I love it when a small idea takes on a life of its own, and starts to deviate from the expected path. Lately I have moved on from “little books” to manically assembling samples and experimental pages into bound books, while buffing up the Coptic stitch, my favorite book binding technique of the moment. I like its unfussy chain-stitched construction, and how flat the pages lie when the book is opened.
Do you want to know how to do it? Here is the clearest tutorial I have found on the Coptic stitch. I have mostly been using blank note cards with a horizontal orientation (Fabriano’s Antiqua), which have a nice surface and are of good enough quality to put up with the usual abuse (stitches, tearing, glue, pools of ink). For covers, I am using precut plywood rectangles, because I like them, and because I happen to have a pile left over from another project…. It is fun making a bunch of marks, with a more or less unified palette, putting them together, and declaring them a book. And I am enjoying organizing and binding together things with stitching, or things with collage, rippled surfaces, bits of old document, etc. But maybe the time has come to think more about content. As the collections become more and more abstract, how can I avoid falling into the trap of over familiar marks and gestures and even color schemes? A girl doesn’t want to repeat herself!

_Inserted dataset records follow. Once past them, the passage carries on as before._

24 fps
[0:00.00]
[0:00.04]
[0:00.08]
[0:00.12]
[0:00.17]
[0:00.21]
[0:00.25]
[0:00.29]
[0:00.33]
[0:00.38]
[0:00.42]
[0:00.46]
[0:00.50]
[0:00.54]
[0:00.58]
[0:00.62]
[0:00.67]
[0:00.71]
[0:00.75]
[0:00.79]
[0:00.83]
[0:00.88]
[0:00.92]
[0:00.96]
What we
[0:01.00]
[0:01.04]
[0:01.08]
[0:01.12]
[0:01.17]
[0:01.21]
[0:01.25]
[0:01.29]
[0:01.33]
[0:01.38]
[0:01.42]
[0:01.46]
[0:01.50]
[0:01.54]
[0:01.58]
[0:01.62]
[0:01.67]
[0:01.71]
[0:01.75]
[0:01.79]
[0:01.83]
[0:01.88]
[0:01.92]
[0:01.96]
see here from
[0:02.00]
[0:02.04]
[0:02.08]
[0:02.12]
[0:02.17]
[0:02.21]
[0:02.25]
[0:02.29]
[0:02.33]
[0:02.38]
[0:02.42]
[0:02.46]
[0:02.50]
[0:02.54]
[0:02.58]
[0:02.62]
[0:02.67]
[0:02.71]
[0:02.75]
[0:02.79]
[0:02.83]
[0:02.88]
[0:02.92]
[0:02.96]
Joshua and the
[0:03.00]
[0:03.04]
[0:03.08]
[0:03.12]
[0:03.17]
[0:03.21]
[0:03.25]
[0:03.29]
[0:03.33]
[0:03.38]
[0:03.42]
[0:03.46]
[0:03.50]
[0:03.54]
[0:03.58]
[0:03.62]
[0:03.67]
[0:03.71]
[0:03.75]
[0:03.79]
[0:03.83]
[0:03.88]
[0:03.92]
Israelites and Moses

Here is my first book from a few years ago–thirty sneezes worth of crumpled kleenexes. That was a clear case of content, but I wonder if it always has to be so explicit!….

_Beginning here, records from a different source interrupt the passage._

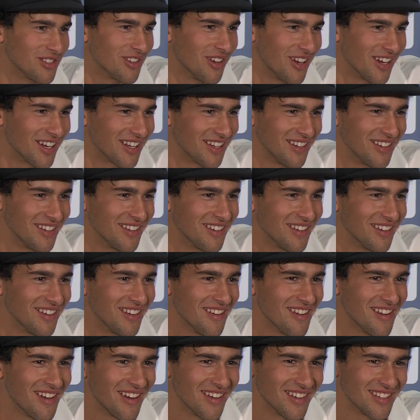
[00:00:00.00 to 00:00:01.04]
so I can
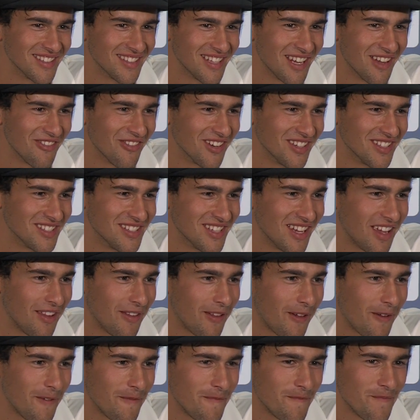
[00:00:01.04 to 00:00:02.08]
understand why you say
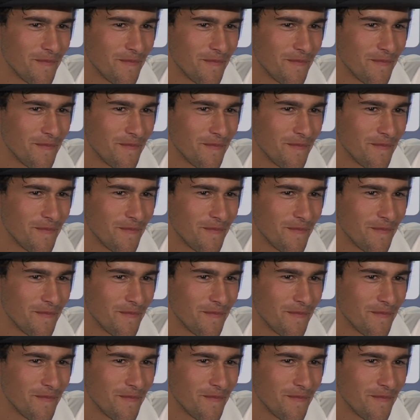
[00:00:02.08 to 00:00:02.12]
that.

Perhaps I have just found a way of making the content more subliminal…. The other day, I was scooping old sketchbooks off the shelves and into the garbage can. If I can hardly bear to look at them myself, went my thinking, the kindest thing would be to destroy them and spare my kids guilty indecision in the future. Sometimes it is good to wait 24 hours before lighting the match. (See Bonfire of the Vanities post!) When I fished a random sketchbook back out of the garbage can the next morning for another look, I couldn’t help but feel tenderness for my 25-years-younger self, a frustrated artist/housewife, not at all resigned to living in Rome, looking desperately for ways to keep art making alive in a seemingly boxed in life. (Hey! Content?) My inner Recycler, cat-napping in the corner, opened her eyes and slowly rose to her feet. Over in the “recycle or pitch” pile, which continues to grow in spite of my best intentions to make it disappear, I found a stack of unsuccessful monoprints on good quality paper, and tore them into page sized strips.

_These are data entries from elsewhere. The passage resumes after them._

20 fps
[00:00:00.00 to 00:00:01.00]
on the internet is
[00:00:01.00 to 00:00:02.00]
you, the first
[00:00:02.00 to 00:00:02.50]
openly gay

I thought of my deceased friend Linda, who advocated cooking pointed messages into the casserole to serve the houseguests who won’t leave, as I tore out page after page, and started gluing them onto the recycled monoprints. A subliminal message has to add content, doesn’t it!? What is a brainstorming spiderweb on how to get back to work, if not a temperature reading of the moment (and a recurring one at that!) The words don’t matter–they are always more or less the same anyway. Lose the words. Might as well lose the image while I’m at it… The pages got quite heavy with torn bits of drawing and personal associations, and a bit chaotic, although I thought I was proceeding in a methodical way! A sanding machine helped level and unify them, once the matt medium and the adrenalin rush had settled.
Finally, I didn’t save much shelf space–the new 1991 sketchbook is almost as fat as the old one–and the results “are what they are”, but it was a satisfying, rather liberating project, and I will probably keep picking at these weather beaten but tough pages. Even though they have become rather abstract, I know their content is still there, “baked into the casserole”!